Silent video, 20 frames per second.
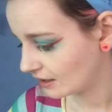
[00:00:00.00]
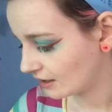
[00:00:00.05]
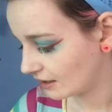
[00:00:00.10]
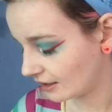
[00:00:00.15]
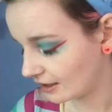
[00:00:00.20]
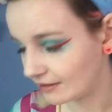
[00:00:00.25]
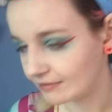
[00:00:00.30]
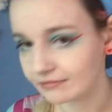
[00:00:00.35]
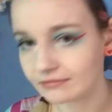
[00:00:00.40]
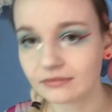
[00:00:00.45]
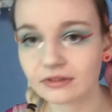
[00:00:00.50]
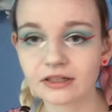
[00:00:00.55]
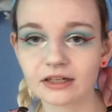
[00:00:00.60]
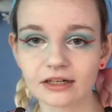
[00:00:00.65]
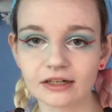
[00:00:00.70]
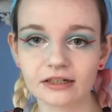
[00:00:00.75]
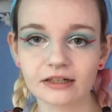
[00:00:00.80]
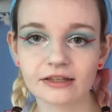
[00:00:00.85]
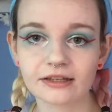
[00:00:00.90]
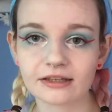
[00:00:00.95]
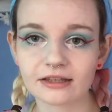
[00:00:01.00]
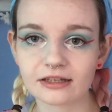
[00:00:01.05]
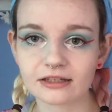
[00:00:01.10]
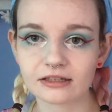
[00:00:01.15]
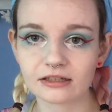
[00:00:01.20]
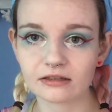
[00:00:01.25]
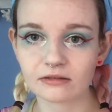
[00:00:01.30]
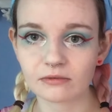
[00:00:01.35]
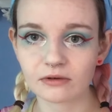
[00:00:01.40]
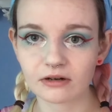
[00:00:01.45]
Yeah, I think
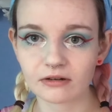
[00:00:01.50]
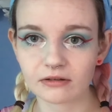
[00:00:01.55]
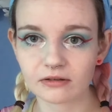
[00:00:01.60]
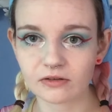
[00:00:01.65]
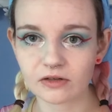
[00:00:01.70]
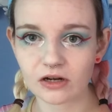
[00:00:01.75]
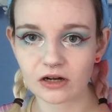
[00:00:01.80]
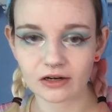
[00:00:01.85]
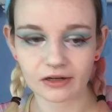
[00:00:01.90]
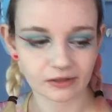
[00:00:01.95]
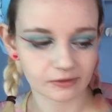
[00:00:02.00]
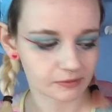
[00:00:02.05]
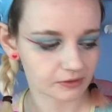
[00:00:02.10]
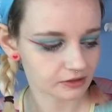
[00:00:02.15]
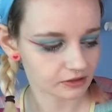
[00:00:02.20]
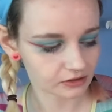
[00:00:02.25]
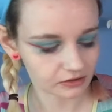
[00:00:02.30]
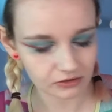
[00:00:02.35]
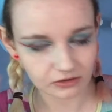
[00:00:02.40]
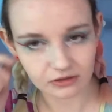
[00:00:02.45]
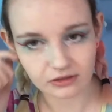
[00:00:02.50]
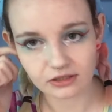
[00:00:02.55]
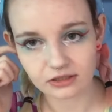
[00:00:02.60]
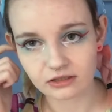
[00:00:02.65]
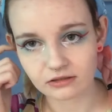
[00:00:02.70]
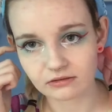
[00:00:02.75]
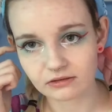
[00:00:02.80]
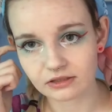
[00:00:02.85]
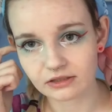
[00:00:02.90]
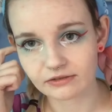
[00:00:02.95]
this is one of the darkest ones I got, and
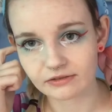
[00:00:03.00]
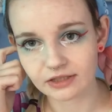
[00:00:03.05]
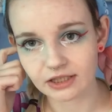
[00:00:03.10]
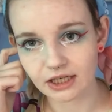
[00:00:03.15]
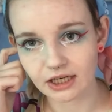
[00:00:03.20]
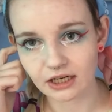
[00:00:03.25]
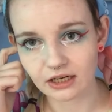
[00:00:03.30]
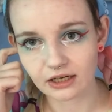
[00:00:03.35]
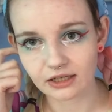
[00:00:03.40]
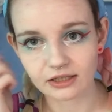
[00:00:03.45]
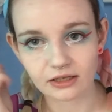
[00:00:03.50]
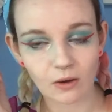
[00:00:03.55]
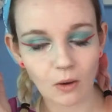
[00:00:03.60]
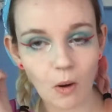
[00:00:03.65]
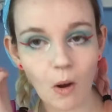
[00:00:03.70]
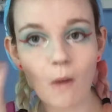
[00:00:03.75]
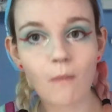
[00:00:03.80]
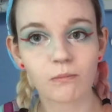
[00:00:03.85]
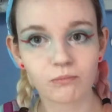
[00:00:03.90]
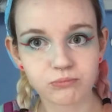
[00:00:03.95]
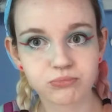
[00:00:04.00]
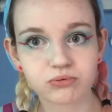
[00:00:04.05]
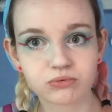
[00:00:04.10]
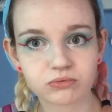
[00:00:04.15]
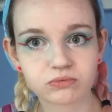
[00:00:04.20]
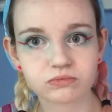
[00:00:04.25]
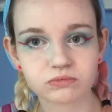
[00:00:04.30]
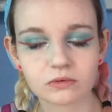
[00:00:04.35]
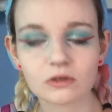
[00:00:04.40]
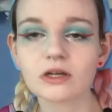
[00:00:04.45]
I want a really like,
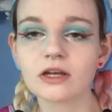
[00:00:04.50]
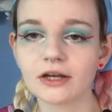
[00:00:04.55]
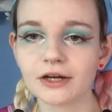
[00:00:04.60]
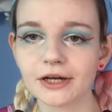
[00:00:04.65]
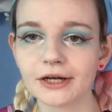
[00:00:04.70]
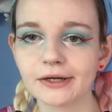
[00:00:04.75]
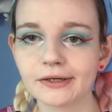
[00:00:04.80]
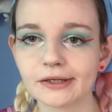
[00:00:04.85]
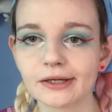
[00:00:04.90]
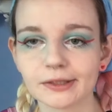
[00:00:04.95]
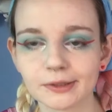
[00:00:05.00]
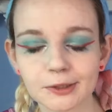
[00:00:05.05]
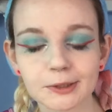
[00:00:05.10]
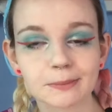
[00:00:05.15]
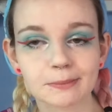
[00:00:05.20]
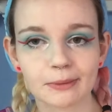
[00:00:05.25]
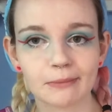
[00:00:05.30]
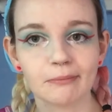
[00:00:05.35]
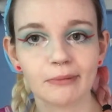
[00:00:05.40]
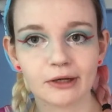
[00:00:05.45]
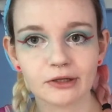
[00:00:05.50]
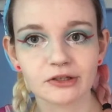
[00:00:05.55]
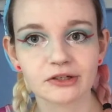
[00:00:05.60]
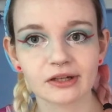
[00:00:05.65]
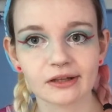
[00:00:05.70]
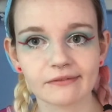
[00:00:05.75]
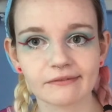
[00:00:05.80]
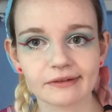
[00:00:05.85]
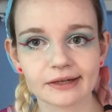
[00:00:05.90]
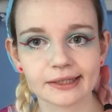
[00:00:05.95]
you know, like just been punched
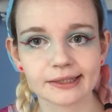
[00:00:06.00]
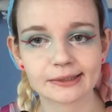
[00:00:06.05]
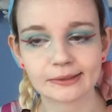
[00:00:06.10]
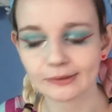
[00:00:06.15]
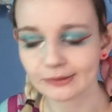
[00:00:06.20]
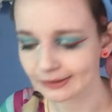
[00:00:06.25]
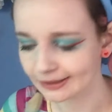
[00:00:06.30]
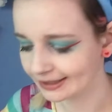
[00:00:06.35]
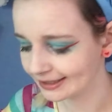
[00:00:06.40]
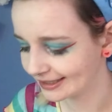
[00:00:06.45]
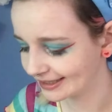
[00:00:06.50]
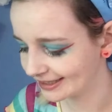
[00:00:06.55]
in the face look.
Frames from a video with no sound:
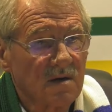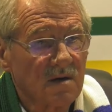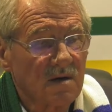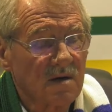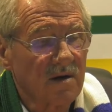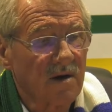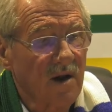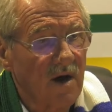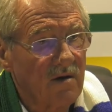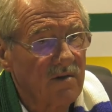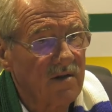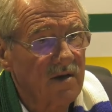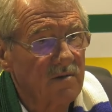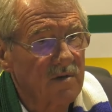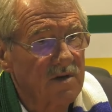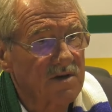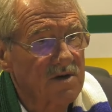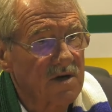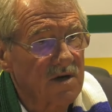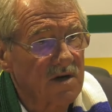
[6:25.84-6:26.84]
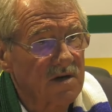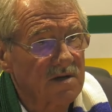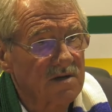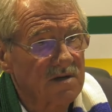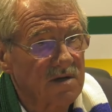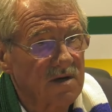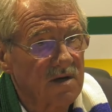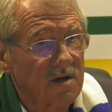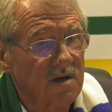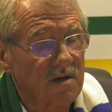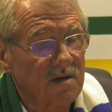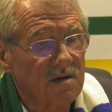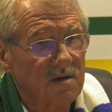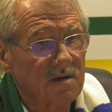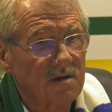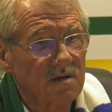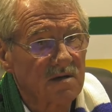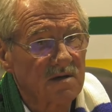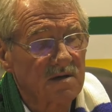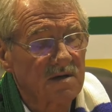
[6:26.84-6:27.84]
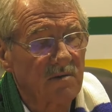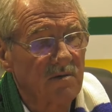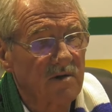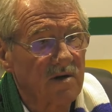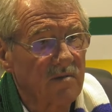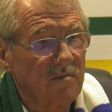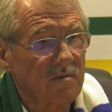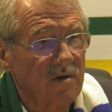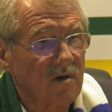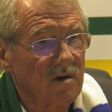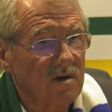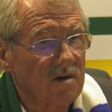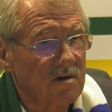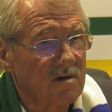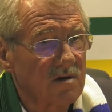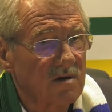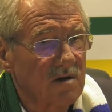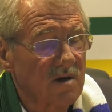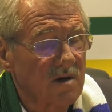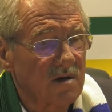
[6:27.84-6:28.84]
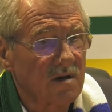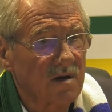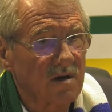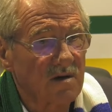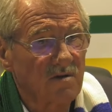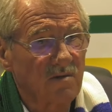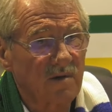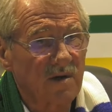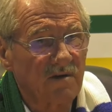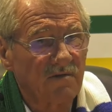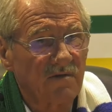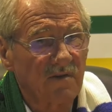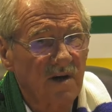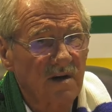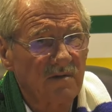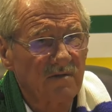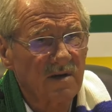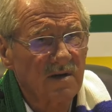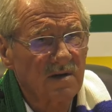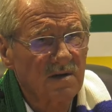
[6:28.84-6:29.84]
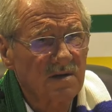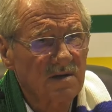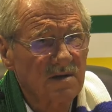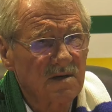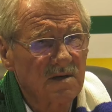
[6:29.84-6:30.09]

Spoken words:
And now they were charged, and some of them got, I think, 25 years,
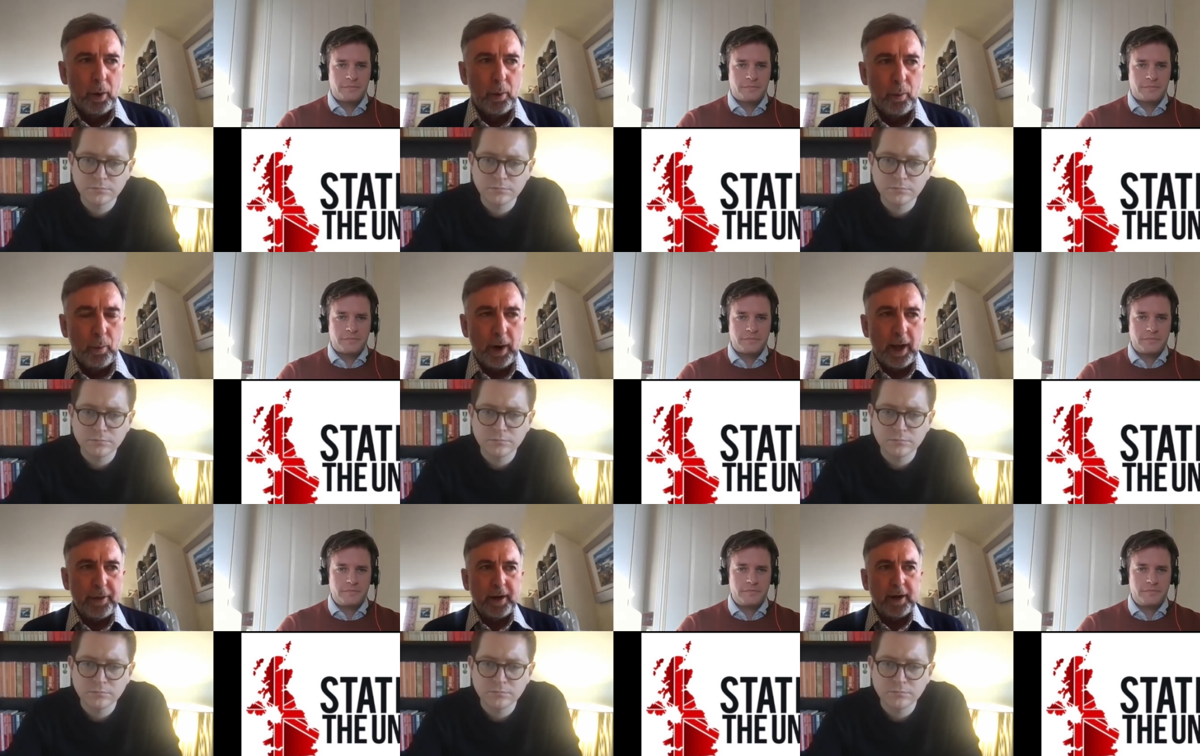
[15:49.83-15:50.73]
Speaker 1: Well,
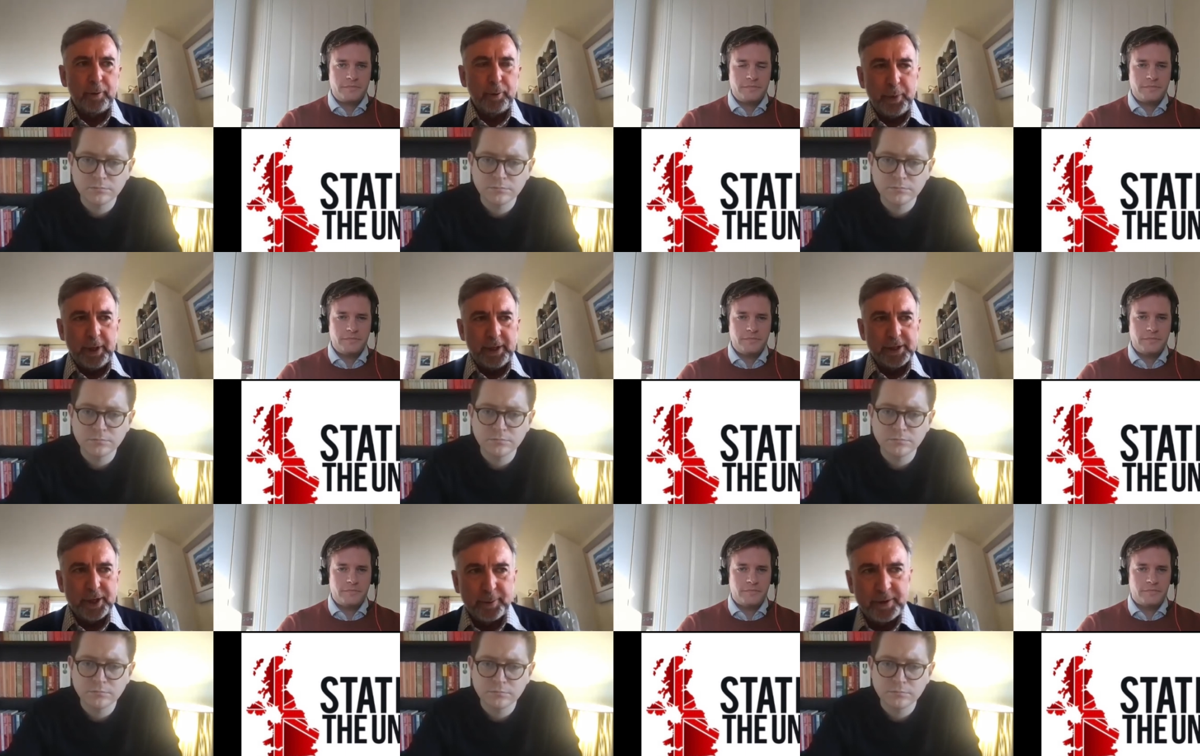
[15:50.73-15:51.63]
I think I would be
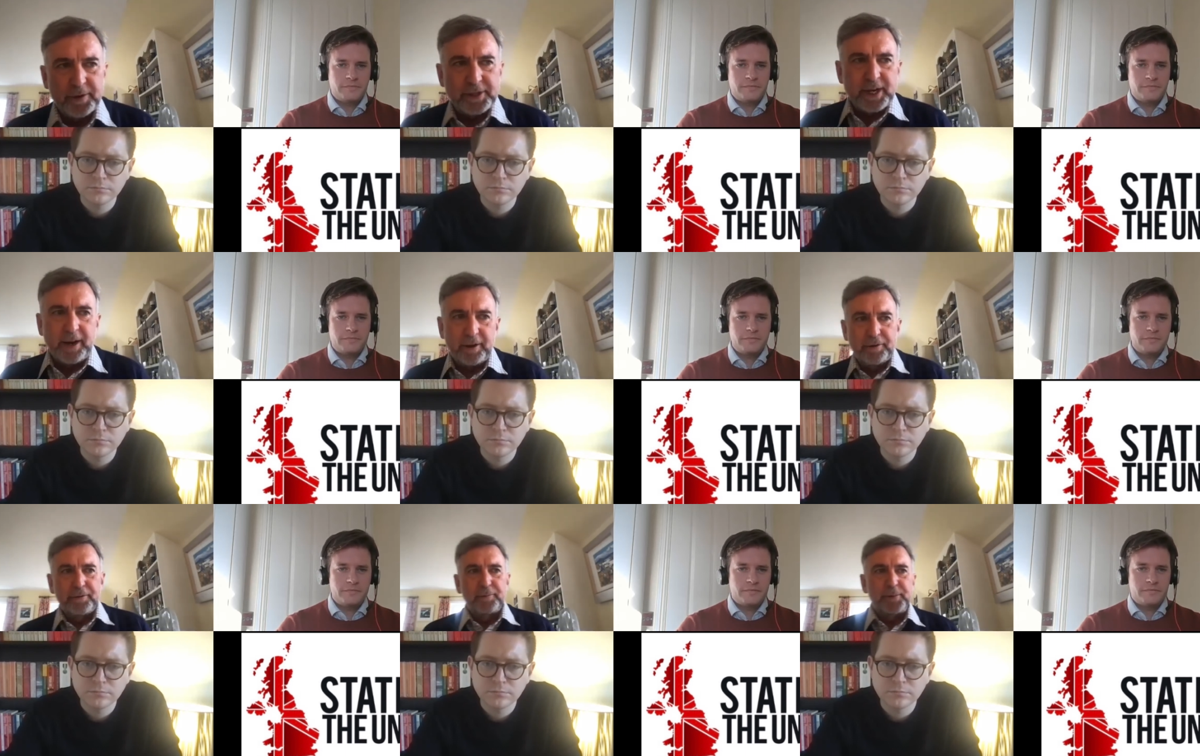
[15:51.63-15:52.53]
disturbed if the
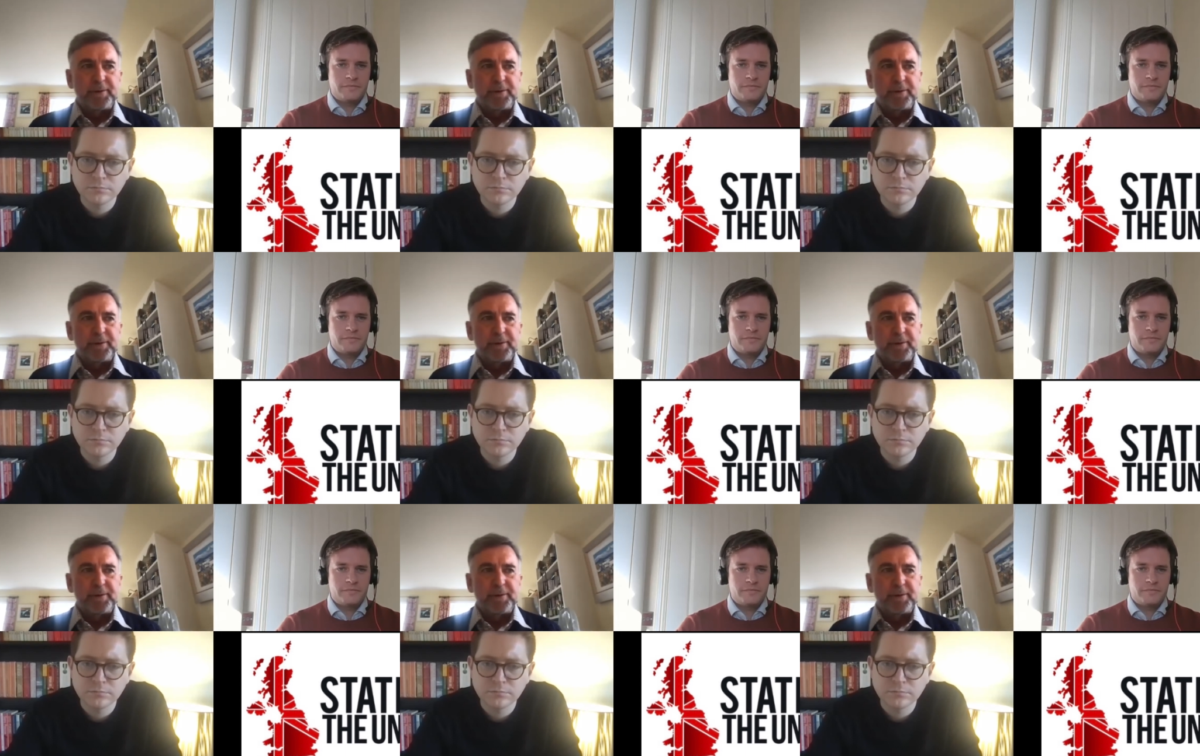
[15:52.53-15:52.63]
Senedd,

Action item - Among the entries above, take the lines from the one with "[00:00:00.30]" through the one with "[00:00:01.15]" and retype them exactly, leaving out the pictures.

Answer below -
[00:00:00.30]
[00:00:00.35]
[00:00:00.40]
[00:00:00.45]
[00:00:00.50]
[00:00:00.55]
[00:00:00.60]
[00:00:00.65]
[00:00:00.70]
[00:00:00.75]
[00:00:00.80]
[00:00:00.85]
[00:00:00.90]
[00:00:00.95]
[00:00:01.00]
[00:00:01.05]
[00:00:01.10]
[00:00:01.15]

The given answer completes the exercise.